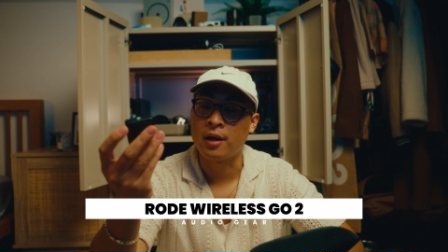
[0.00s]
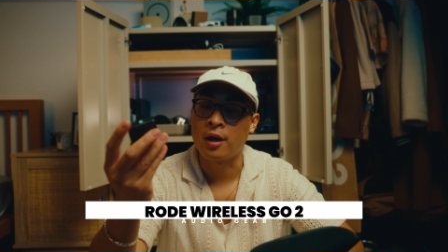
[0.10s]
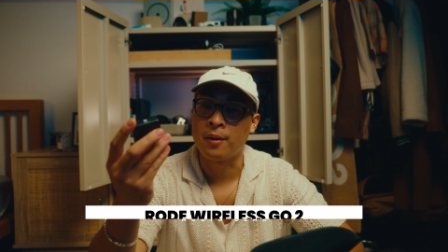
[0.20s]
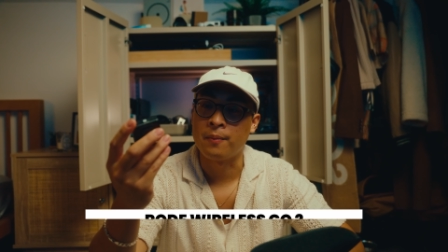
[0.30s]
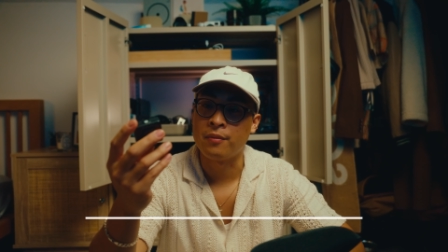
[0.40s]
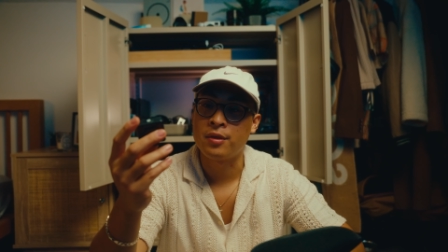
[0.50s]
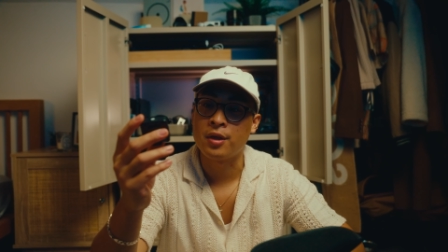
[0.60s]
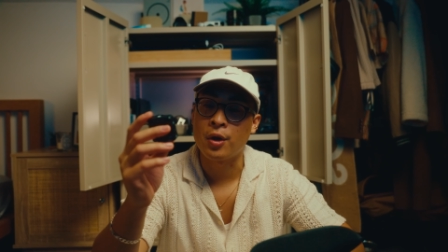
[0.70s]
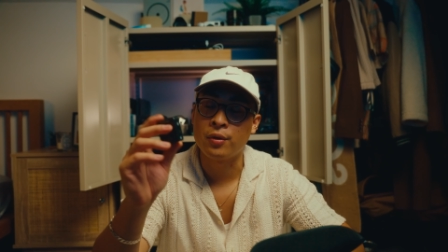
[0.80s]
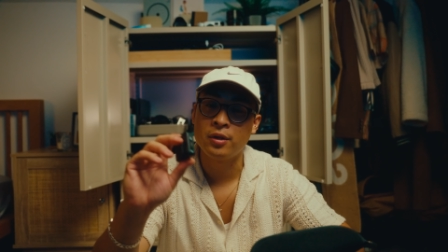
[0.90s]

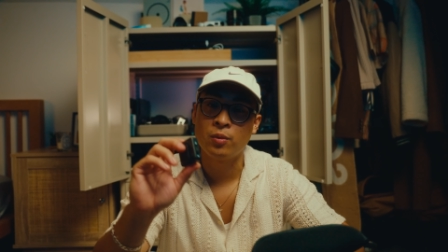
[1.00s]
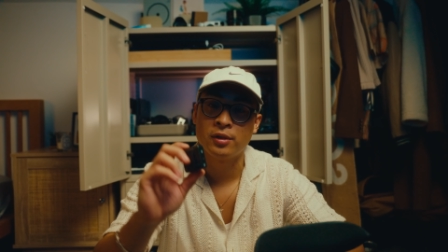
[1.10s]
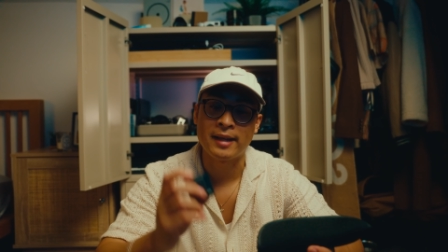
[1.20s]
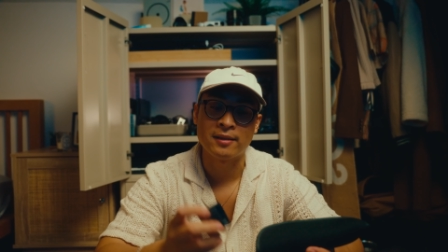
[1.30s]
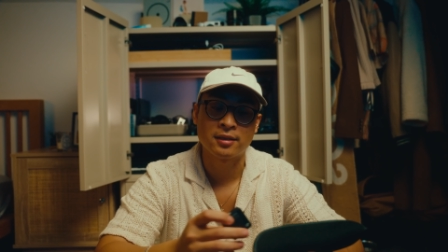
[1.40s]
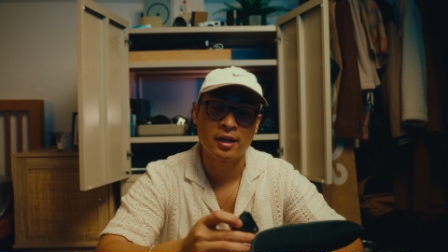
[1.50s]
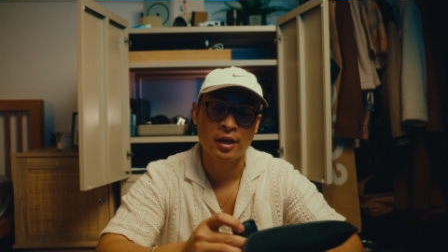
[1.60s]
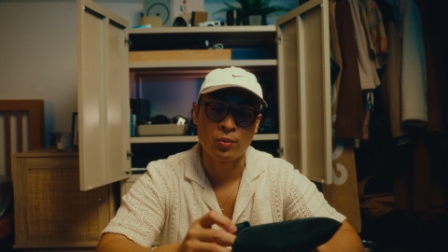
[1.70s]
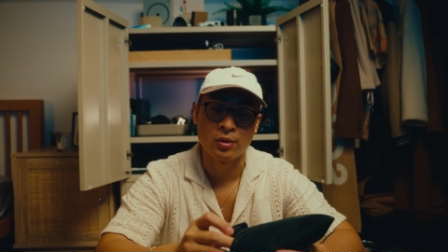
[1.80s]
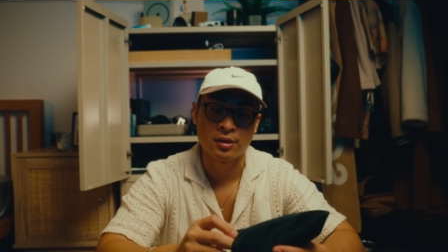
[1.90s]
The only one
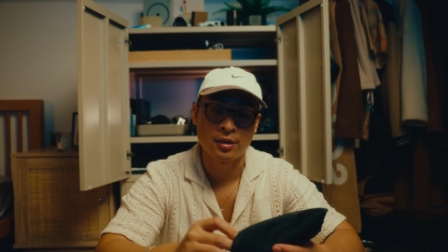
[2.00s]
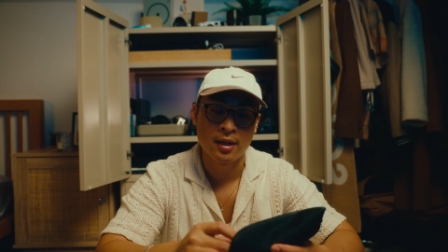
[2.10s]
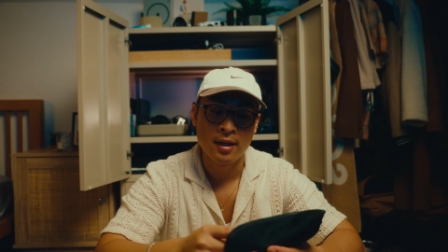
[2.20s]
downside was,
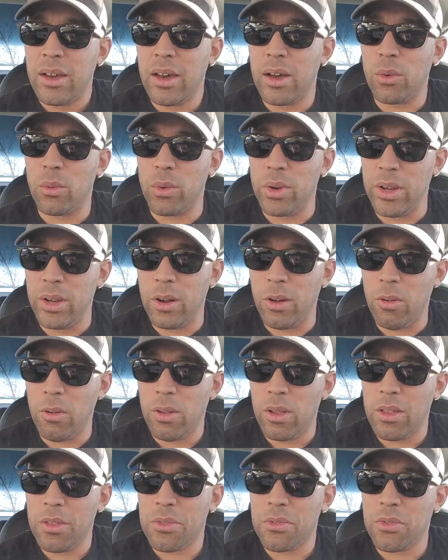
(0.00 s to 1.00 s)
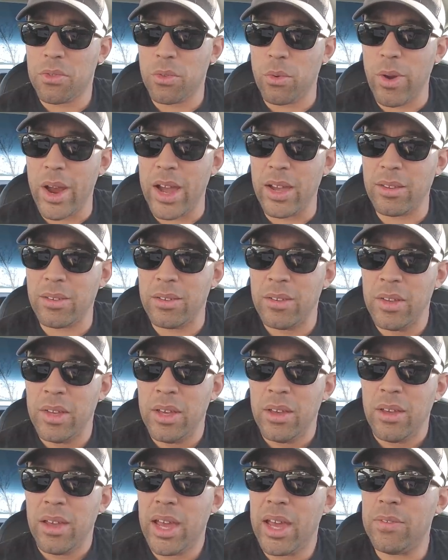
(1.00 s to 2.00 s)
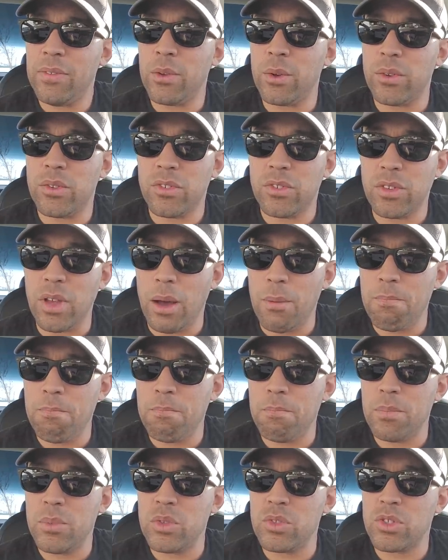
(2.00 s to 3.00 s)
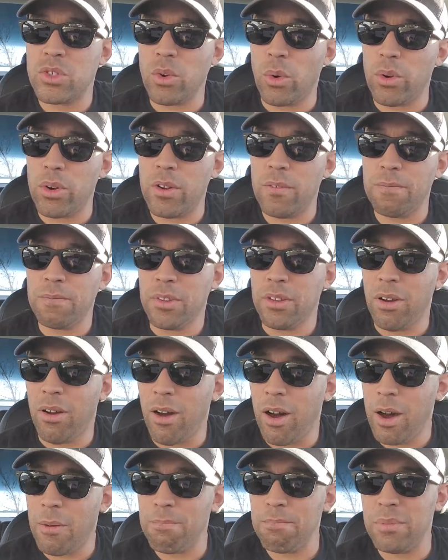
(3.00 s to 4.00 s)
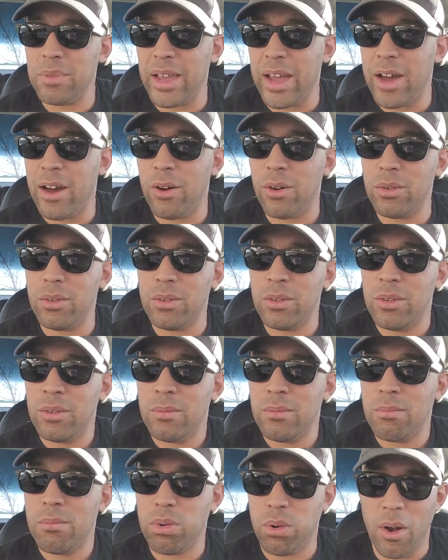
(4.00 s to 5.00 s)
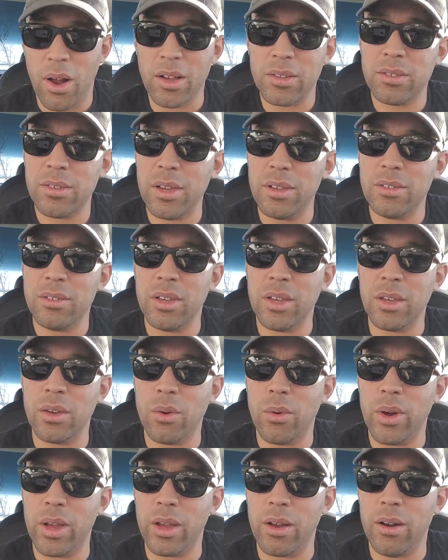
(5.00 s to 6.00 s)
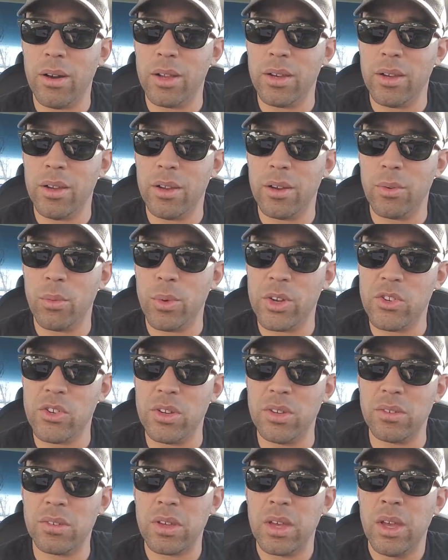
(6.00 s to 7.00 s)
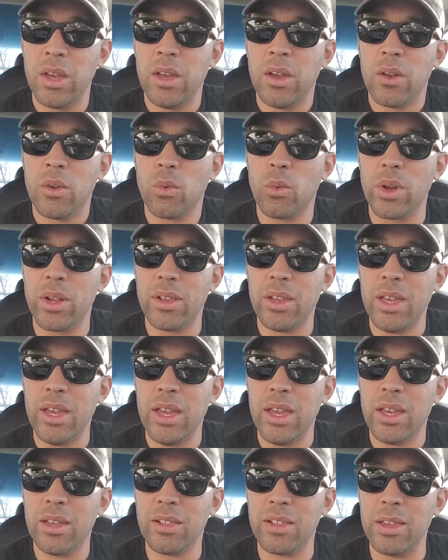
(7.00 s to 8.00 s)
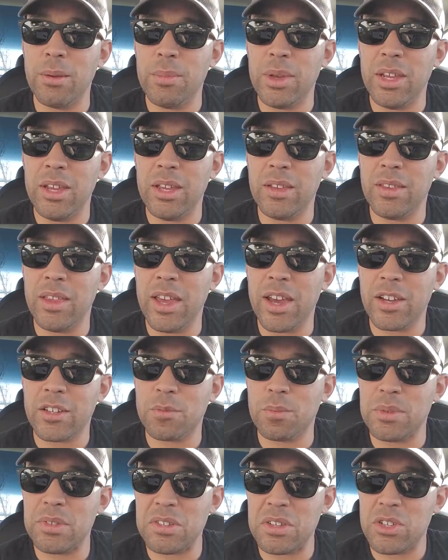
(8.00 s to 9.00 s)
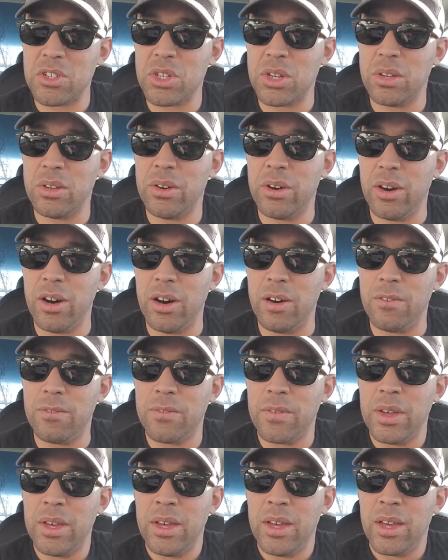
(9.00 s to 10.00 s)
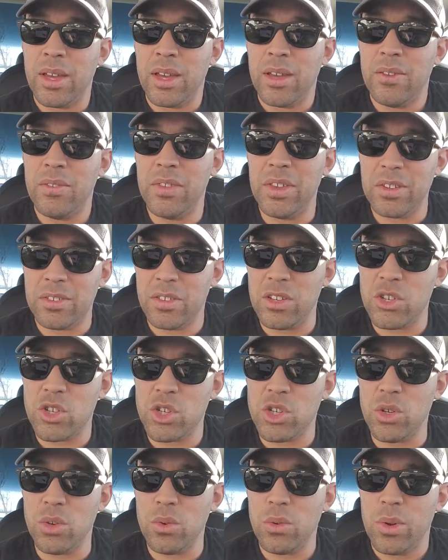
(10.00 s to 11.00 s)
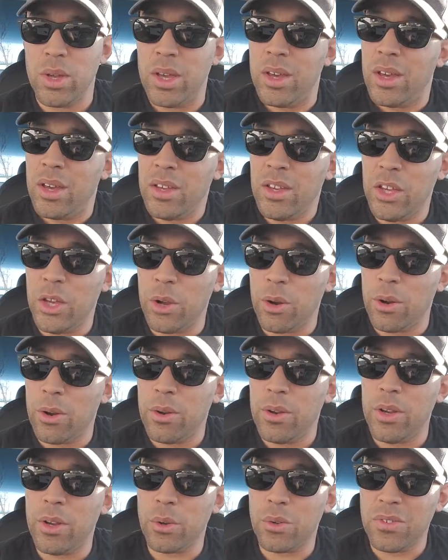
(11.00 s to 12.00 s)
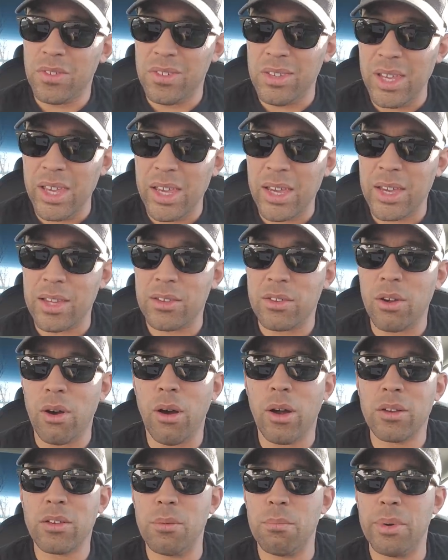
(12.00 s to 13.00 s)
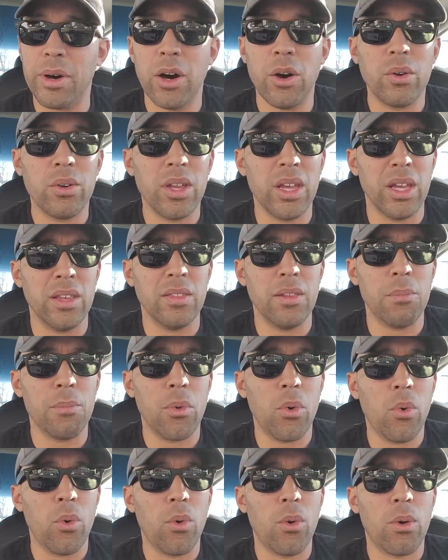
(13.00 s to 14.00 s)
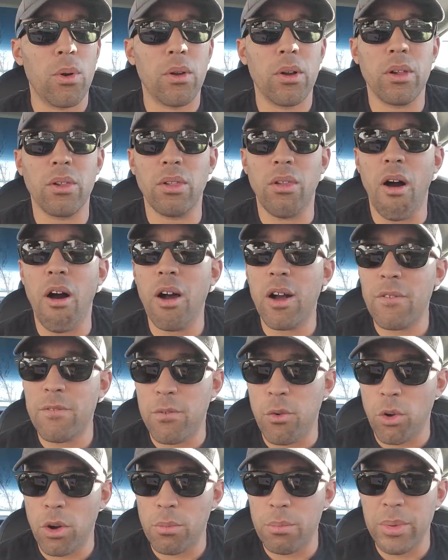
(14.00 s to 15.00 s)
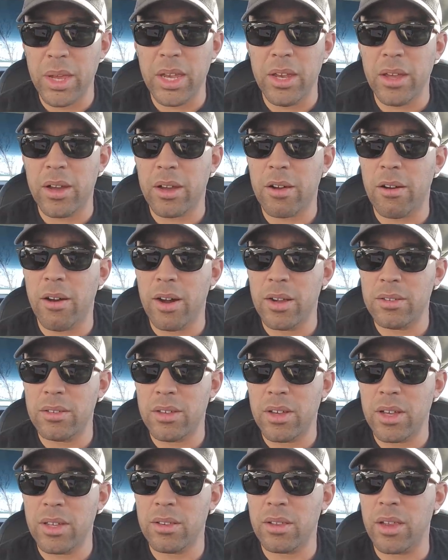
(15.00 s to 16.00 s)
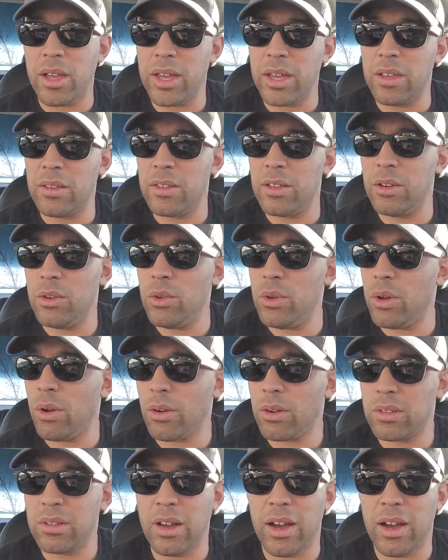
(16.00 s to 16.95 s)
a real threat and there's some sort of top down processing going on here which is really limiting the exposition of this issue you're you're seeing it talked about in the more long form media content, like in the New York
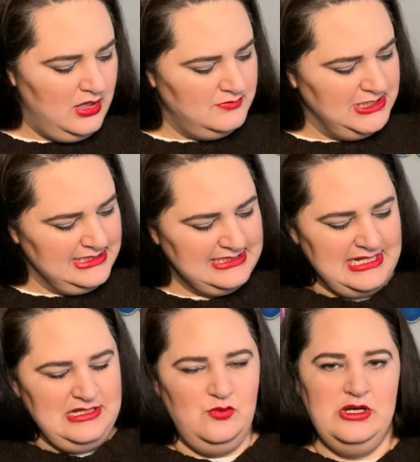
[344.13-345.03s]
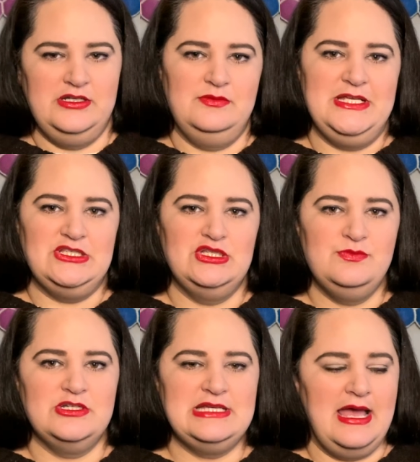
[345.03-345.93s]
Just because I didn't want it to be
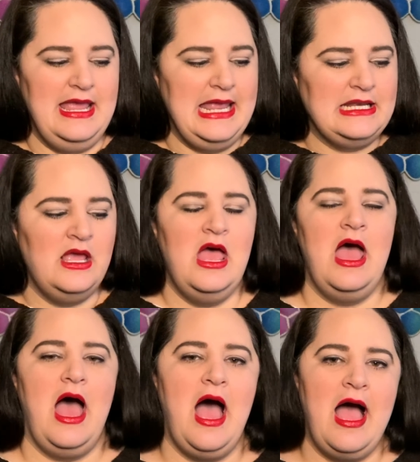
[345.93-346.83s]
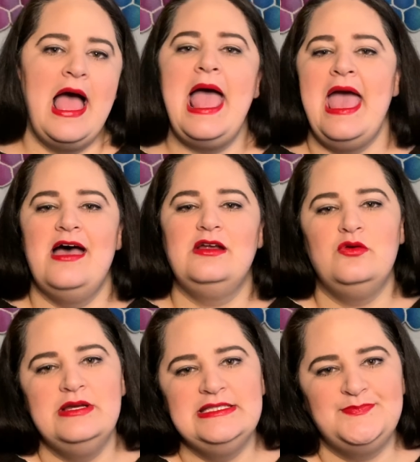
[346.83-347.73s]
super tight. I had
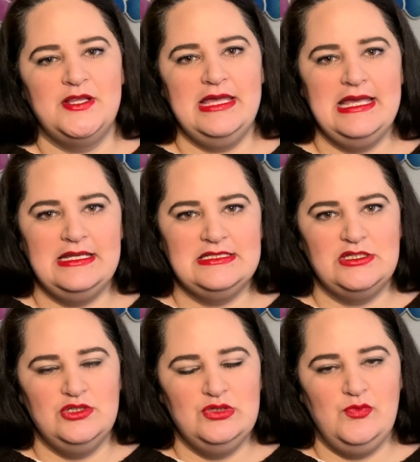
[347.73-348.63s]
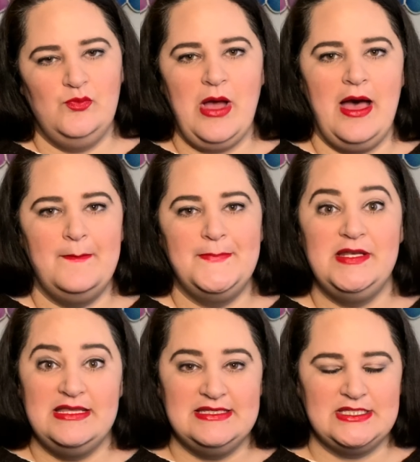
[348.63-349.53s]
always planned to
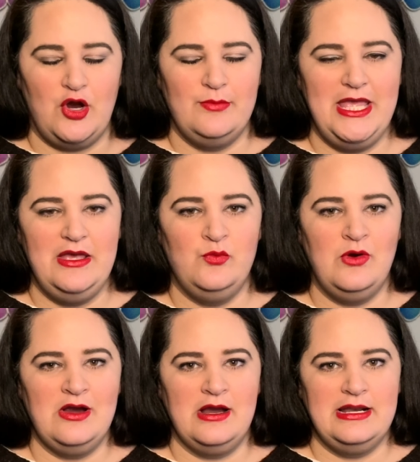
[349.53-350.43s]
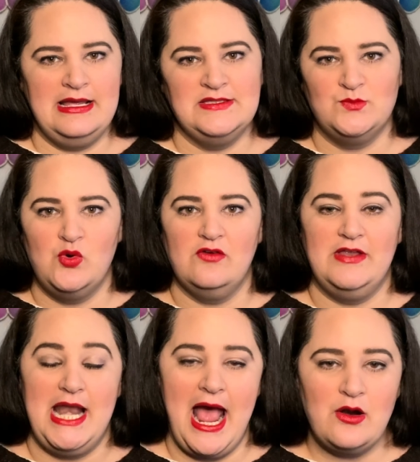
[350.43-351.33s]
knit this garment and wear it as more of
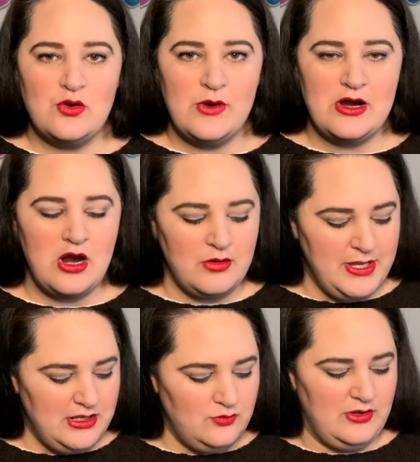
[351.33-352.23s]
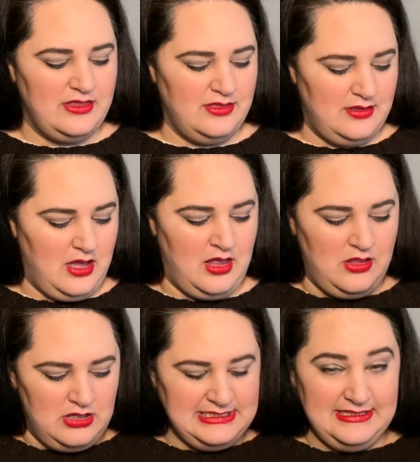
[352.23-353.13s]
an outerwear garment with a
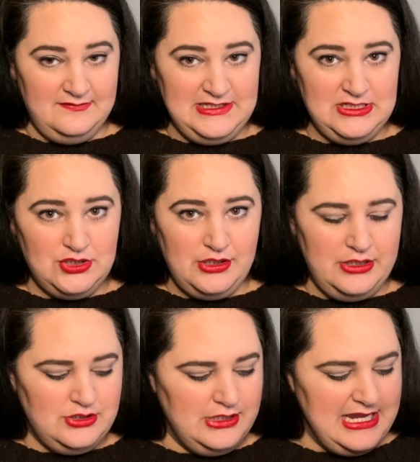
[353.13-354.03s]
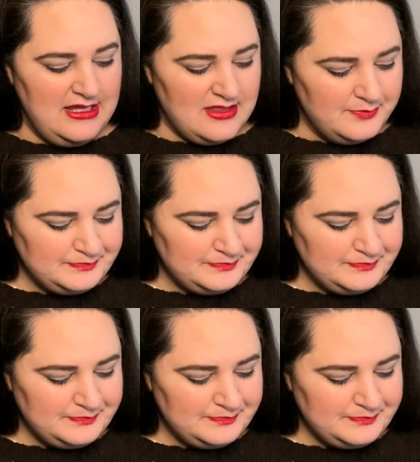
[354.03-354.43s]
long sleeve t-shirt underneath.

● ● ●

The problem:
Your copy should begin at the line containing "(9.00 s to 10.00 s)" and end at the last line of the data above, matching each line exactly and holding no pictures.

Your response:
(9.00 s to 10.00 s)
(10.00 s to 11.00 s)
(11.00 s to 12.00 s)
(12.00 s to 13.00 s)
(13.00 s to 14.00 s)
(14.00 s to 15.00 s)
(15.00 s to 16.00 s)
(16.00 s to 16.95 s)
a real threat and there's some sort of top down processing going on here which is really limiting the exposition of this issue you're you're seeing it talked about in the more long form media content, like in the New York
[344.13-345.03s]
[345.03-345.93s]
Just because I didn't want it to be
[345.93-346.83s]
[346.83-347.73s]
super tight. I had
[347.73-348.63s]
[348.63-349.53s]
always planned to
[349.53-350.43s]
[350.43-351.33s]
knit this garment and wear it as more of
[351.33-352.23s]
[352.23-353.13s]
an outerwear garment with a
[353.13-354.03s]
[354.03-354.43s]
long sleeve t-shirt underneath.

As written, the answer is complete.